[DATA SECTION Boundary: Start]
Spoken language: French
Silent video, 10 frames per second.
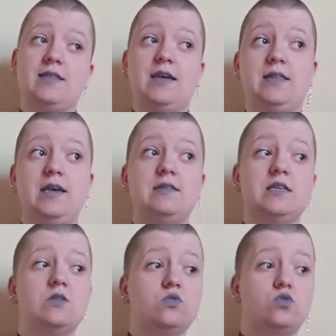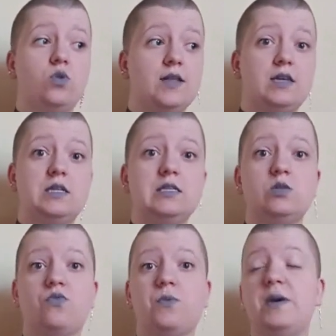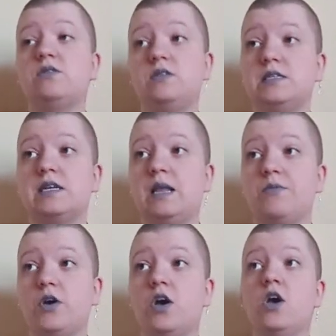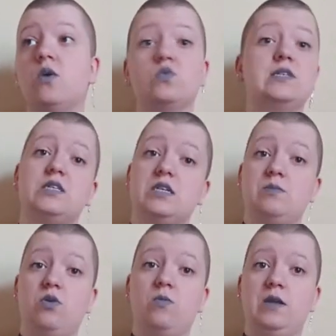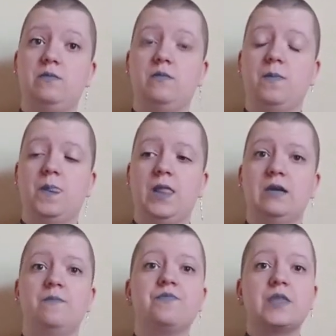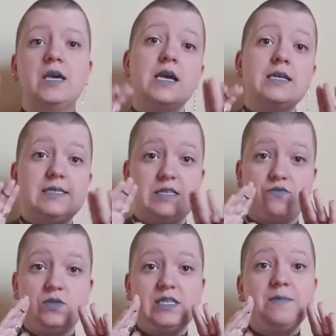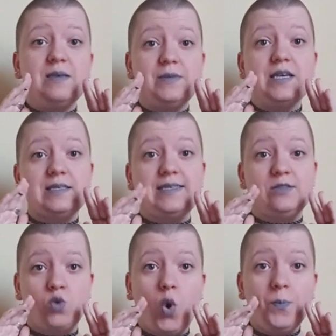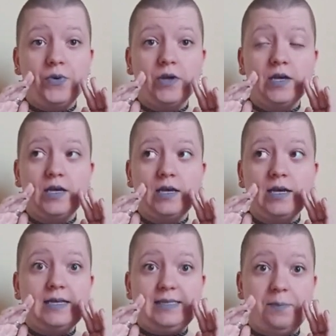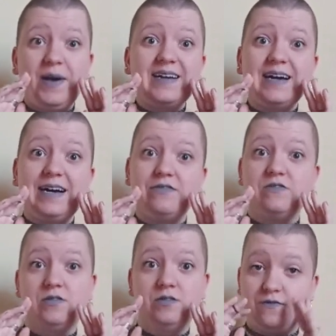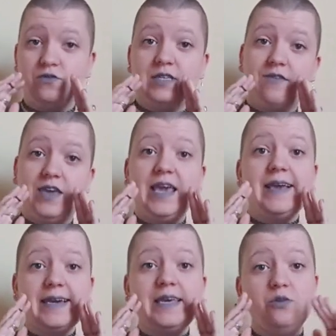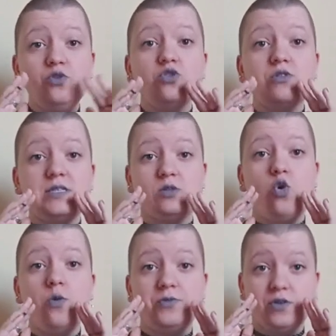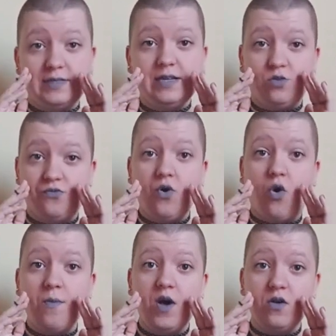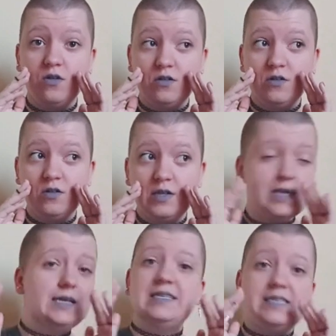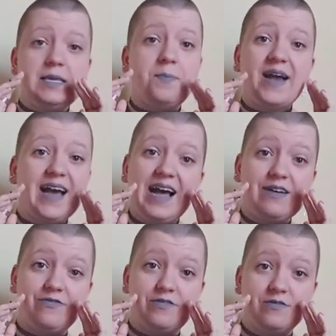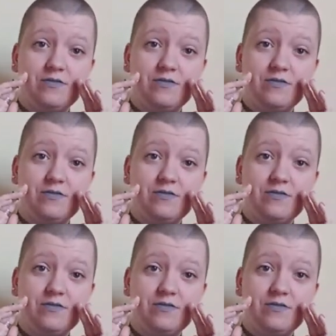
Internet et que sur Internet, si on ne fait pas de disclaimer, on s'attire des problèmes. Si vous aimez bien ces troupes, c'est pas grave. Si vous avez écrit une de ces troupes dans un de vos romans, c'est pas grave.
[DATA SECTION Boundary: End]
▶ _WHAT IS NEEDED_: Your answer must be the full listing, copied exactly, with no pictures in it.

▶ _RESPONSE TO THE EXERCISE_:
Spoken language: French
Silent video, 10 frames per second.
Internet et que sur Internet, si on ne fait pas de disclaimer, on s'attire des problèmes. Si vous aimez bien ces troupes, c'est pas grave. Si vous avez écrit une de ces troupes dans un de vos romans, c'est pas grave.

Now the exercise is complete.